LAVORARE COME INSEGNANTE DI LINGUE

- Che tipo di lavoro svolge l'insegnante di lingue? Secondo dati Isfol, ci sono delle mansioni che deve svolgere quotidianamente. In particolare deve (in ordine d’importanza):
progettare programmi didattici (generali o individualizzati)

- valutare il livello iniziale di competenza linguistica di ciascun allievo
- preparare le lezioni e il materiale didattico
- insegnare a comunicare in forma orale
- sviluppare negli allievi la capacità di ascolto
- preparare gli studenti a sostenere gli esami
- svolgere attività di formazione e aggiornamento per insegnanti o presso aziende
- insegnare a comunicare in forma scritta (leggere e scrivere)
- rimuovere i blocchi psico-linguistici che ostacolano l'apprendimento
- insegnare a pronunciare correttamente le parole
- insegnare le regole grammaticali
- verificare l' apprendimento degli alunni attraverso verifiche scritte o orali

CHE CONOSCENZE DEVE ACQUISIRE L'INSEGNANTE DI LINGUE?

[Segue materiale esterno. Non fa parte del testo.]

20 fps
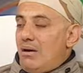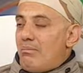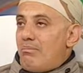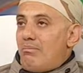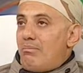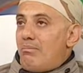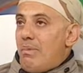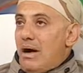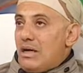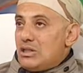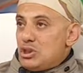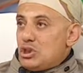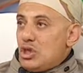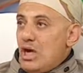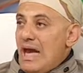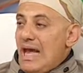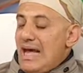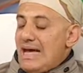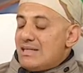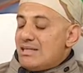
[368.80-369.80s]
by
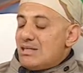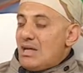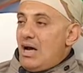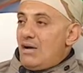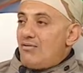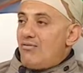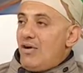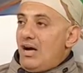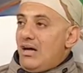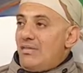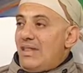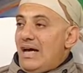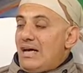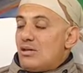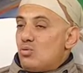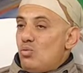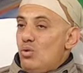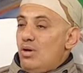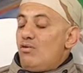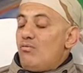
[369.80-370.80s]
chance, I found
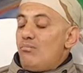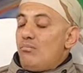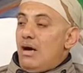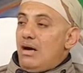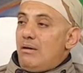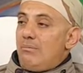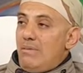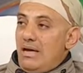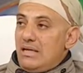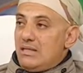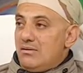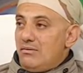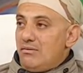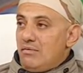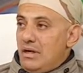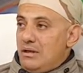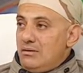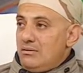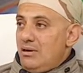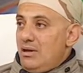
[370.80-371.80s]
that one of my best
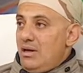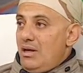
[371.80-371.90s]
friend,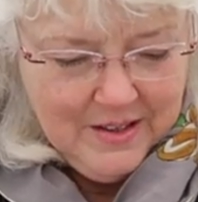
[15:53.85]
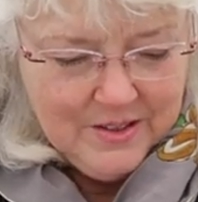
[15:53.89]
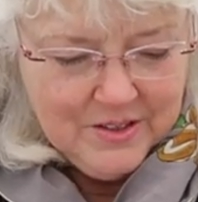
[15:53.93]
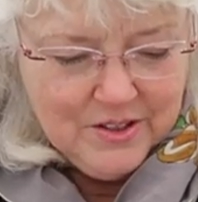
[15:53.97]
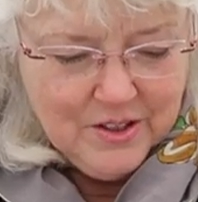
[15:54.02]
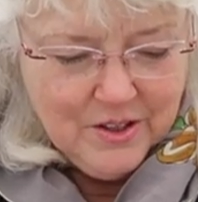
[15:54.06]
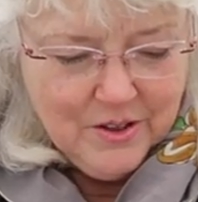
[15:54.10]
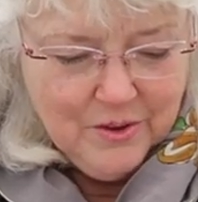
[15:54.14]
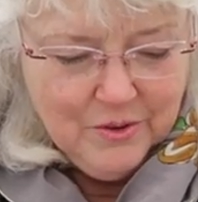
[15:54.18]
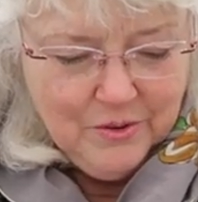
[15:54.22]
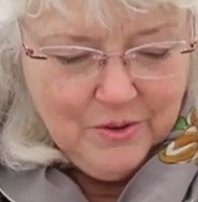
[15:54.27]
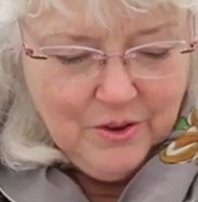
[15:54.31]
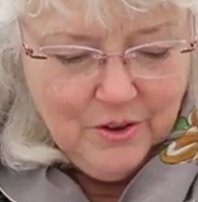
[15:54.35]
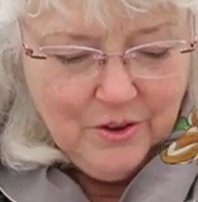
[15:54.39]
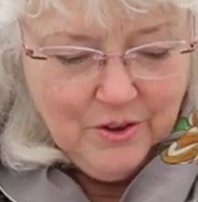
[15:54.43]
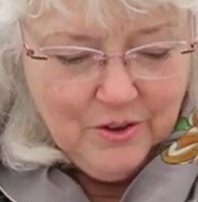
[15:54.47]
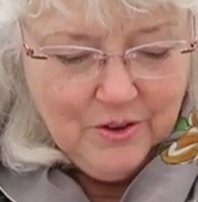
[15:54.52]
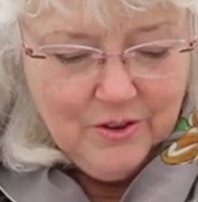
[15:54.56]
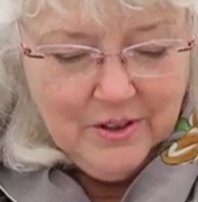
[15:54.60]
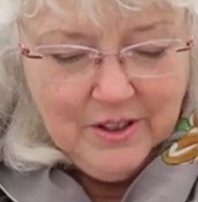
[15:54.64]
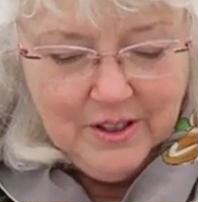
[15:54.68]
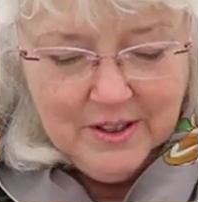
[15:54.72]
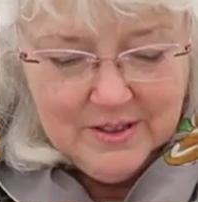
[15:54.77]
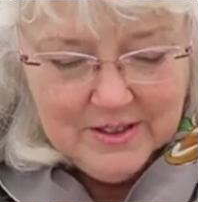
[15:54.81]
So
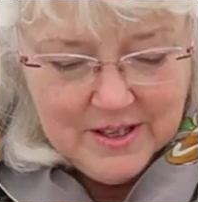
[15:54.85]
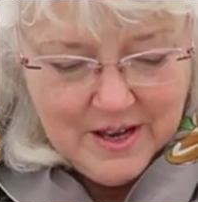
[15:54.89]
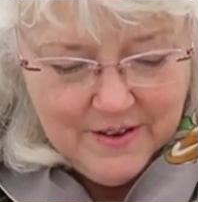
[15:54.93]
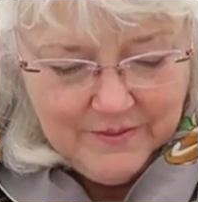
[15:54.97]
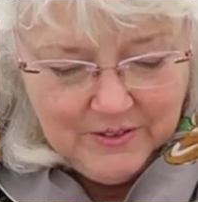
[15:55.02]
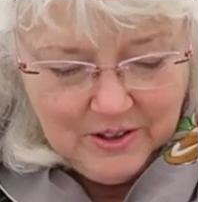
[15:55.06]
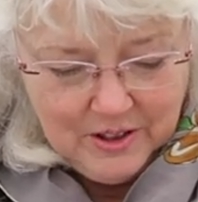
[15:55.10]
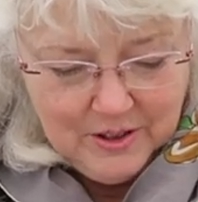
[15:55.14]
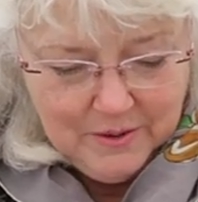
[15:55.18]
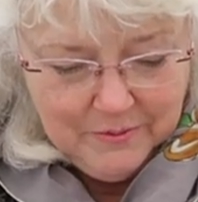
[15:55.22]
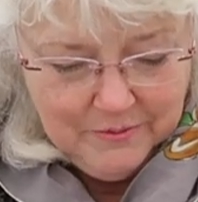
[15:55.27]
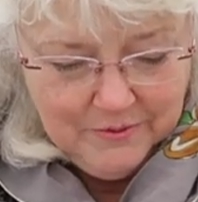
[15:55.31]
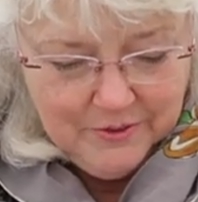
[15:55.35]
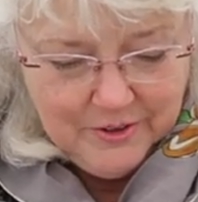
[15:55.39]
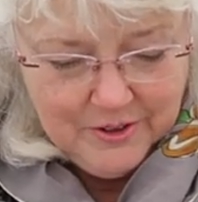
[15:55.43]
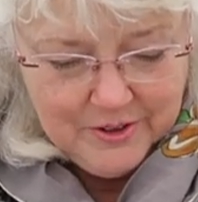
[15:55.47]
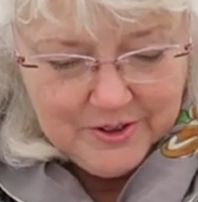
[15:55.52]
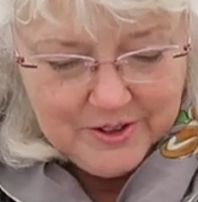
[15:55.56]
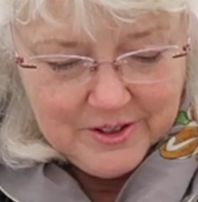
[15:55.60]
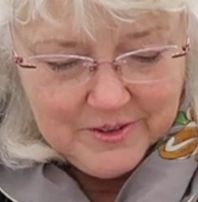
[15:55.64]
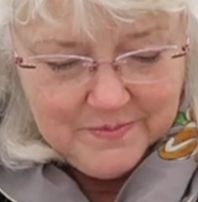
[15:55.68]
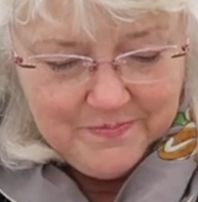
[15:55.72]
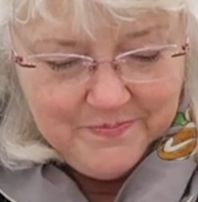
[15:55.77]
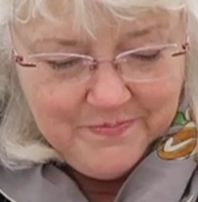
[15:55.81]
your needs have to come
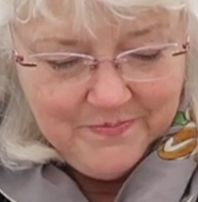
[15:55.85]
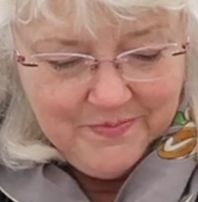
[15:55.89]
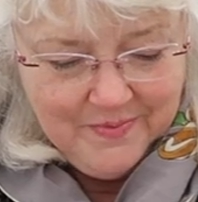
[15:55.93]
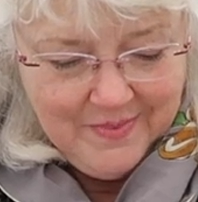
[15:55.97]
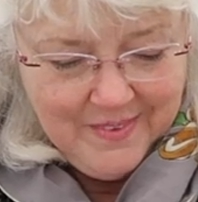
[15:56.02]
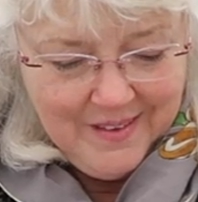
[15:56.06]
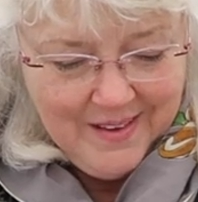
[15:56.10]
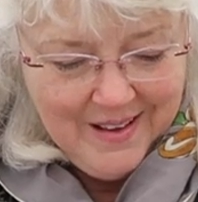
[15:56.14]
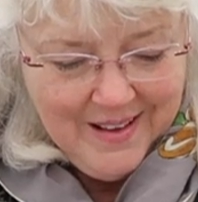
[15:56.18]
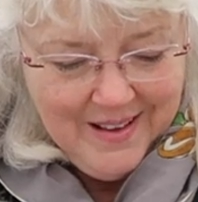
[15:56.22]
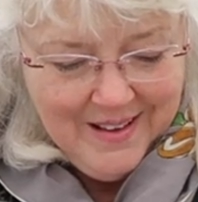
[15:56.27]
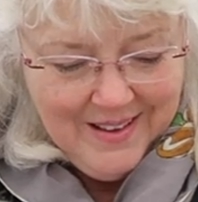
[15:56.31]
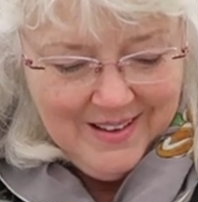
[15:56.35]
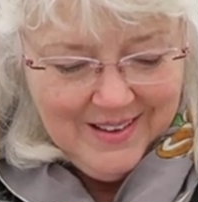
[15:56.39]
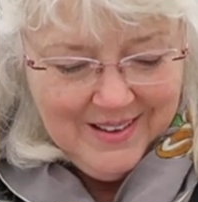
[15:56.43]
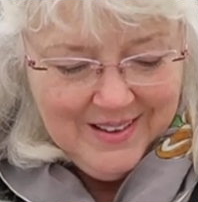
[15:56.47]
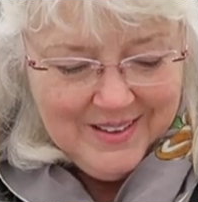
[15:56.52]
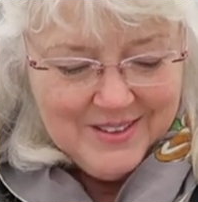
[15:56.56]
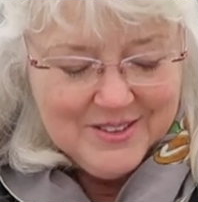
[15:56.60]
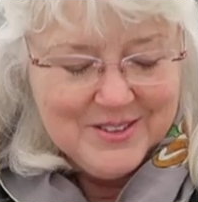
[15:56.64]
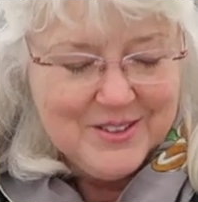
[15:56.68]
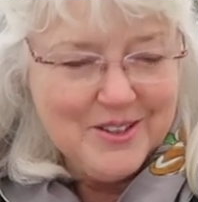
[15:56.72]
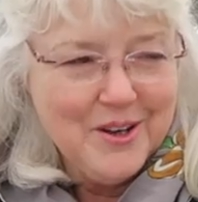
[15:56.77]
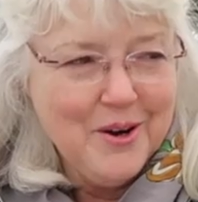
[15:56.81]
first.
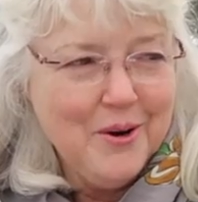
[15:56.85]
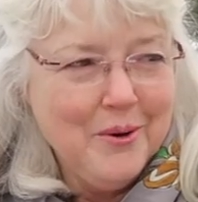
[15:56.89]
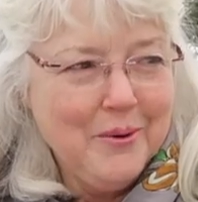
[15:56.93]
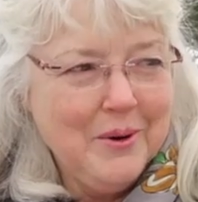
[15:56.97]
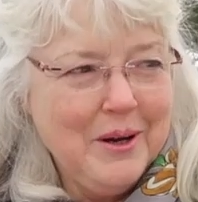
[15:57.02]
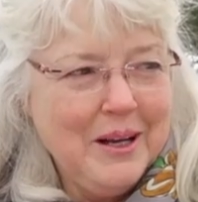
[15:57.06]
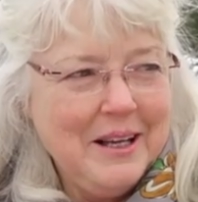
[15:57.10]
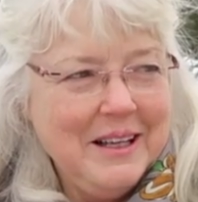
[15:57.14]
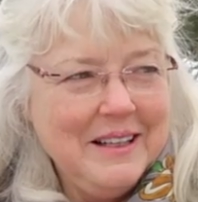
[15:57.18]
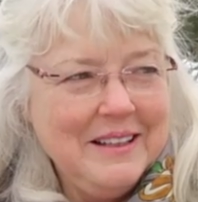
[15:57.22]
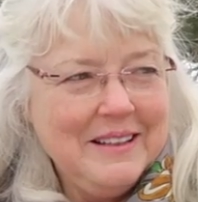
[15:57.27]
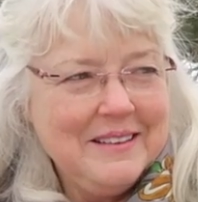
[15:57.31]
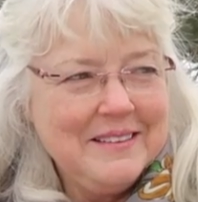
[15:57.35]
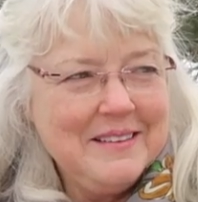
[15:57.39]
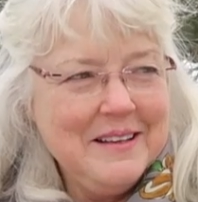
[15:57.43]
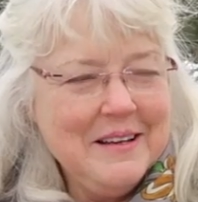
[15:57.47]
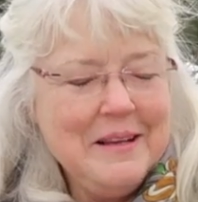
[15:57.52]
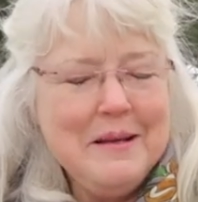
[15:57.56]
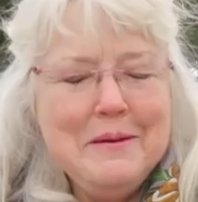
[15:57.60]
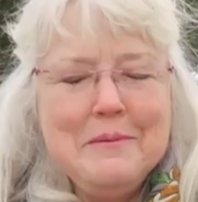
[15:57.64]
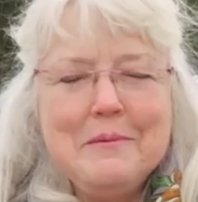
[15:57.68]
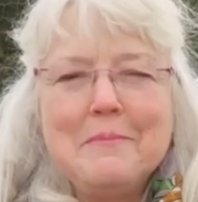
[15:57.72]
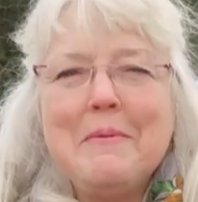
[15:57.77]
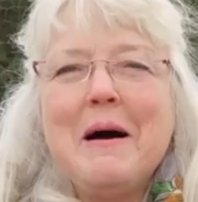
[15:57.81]
So
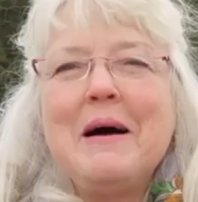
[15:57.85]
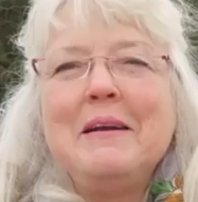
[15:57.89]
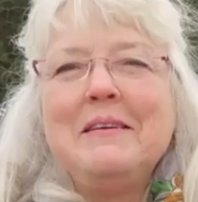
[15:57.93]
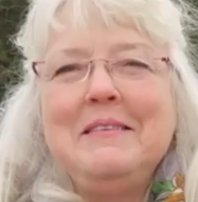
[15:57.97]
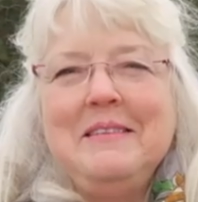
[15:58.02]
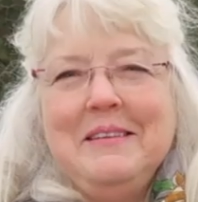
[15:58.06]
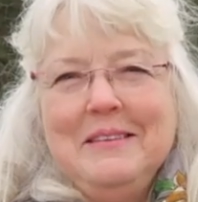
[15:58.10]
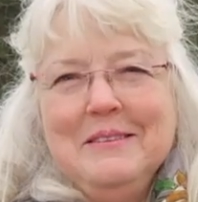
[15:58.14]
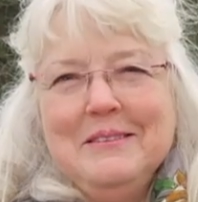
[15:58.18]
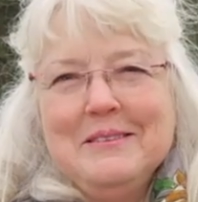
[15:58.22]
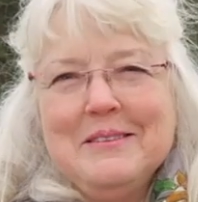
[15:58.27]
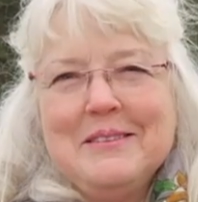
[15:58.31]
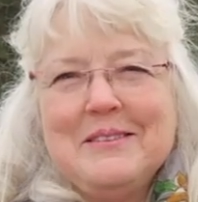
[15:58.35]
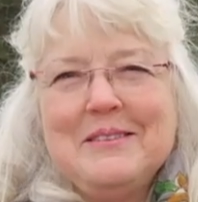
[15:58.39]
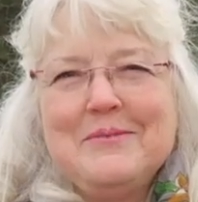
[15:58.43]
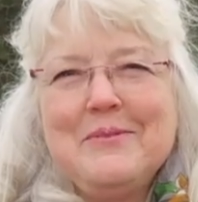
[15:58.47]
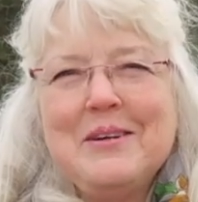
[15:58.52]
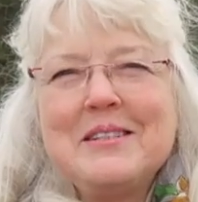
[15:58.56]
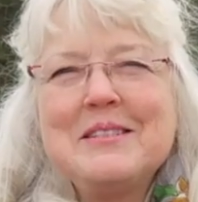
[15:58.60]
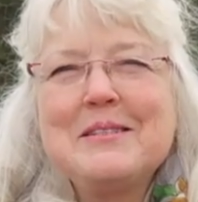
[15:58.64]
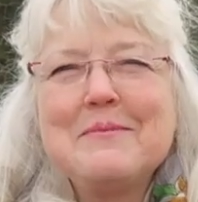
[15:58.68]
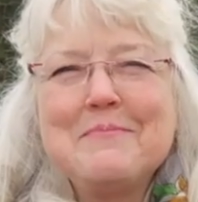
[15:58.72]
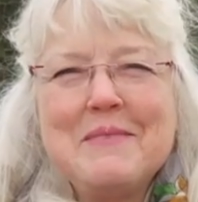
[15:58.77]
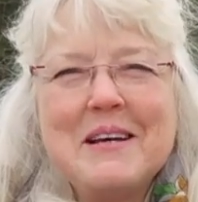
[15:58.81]
thinking about deals,
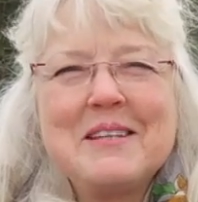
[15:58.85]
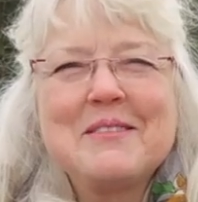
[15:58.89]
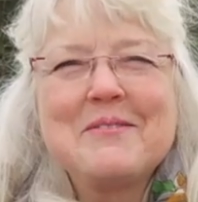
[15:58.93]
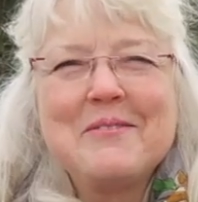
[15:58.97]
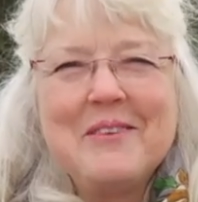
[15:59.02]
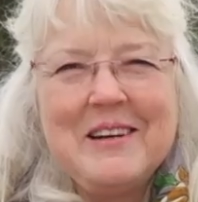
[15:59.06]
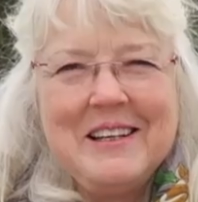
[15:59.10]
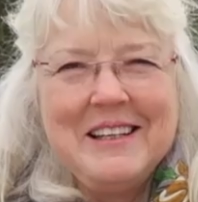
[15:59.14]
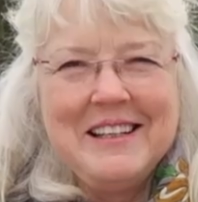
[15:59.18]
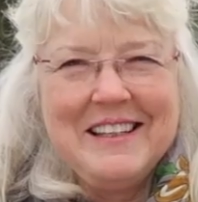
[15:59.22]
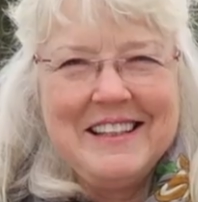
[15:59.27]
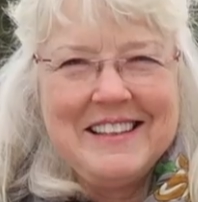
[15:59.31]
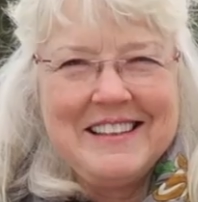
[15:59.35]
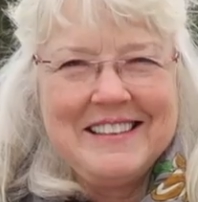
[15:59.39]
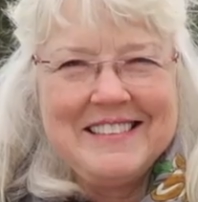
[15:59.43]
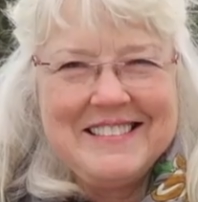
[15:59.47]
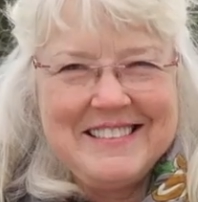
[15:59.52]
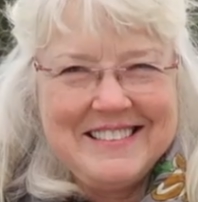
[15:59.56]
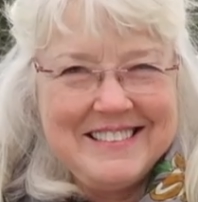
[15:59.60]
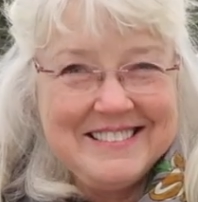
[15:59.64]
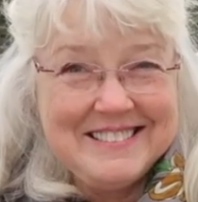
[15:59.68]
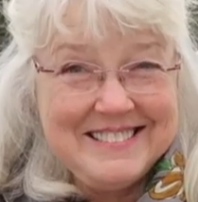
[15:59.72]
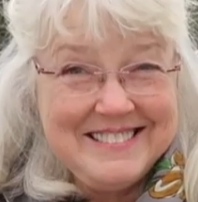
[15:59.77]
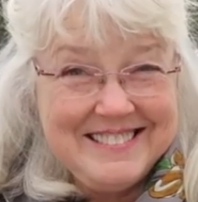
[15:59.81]
what's the best way to get a
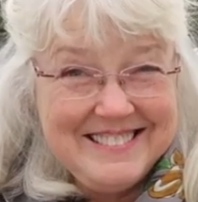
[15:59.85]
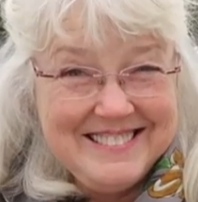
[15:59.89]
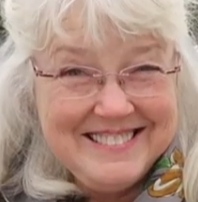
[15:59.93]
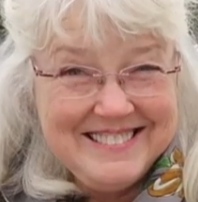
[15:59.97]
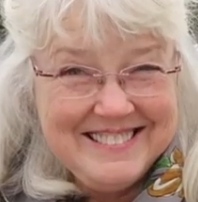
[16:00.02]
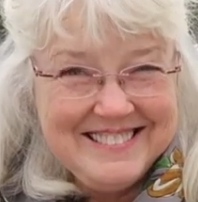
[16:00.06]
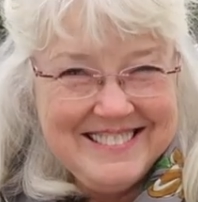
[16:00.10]
deal?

- Ci sono informazioni, principi, pratiche e teorie necessari al corretto svolgimento della professione. Ecco quali servono al lavoro nell'insegnamento delle lingue straniere secondo i dati Isfol:

Lingua straniera: conoscenza della struttura e dei contenuti di una lingua straniera oppure del significato e della pronuncia delle parole, delle regole di composizione e della grammatica
Istruzione e formazione: conoscenza dei principi e dei metodi per la progettazione formativa e curricolare, per l'insegnamento e l'addestramento collettivo ed individuale, per la misurazione degli effetti della formazione
Lingua italiana: conoscenza della struttura e dei contenuti della lingua italiana oppure del significato e della pronuncia delle parole, delle regole di composizione e della grammatica

LE SKILLS - Le skills sono le capacità e le qualità personali che permettono di eseguire bene i compiti connessi con la professione. Chi lavora nell'ambito dell'insegnamento deve avere buone capacità di comunicazione e comprensione, nonché notevoli doti esplicative. La personalità di un insegnante dovrebbe essere intraprendente ed energica, persuasiva e abile nello stabilire relazioni sociali, con un lato sociale molto spiccato, abile nella comprensione. Ma allo stesso tempo è d'aiuto essere creativi e originali, pieni di immaginazione.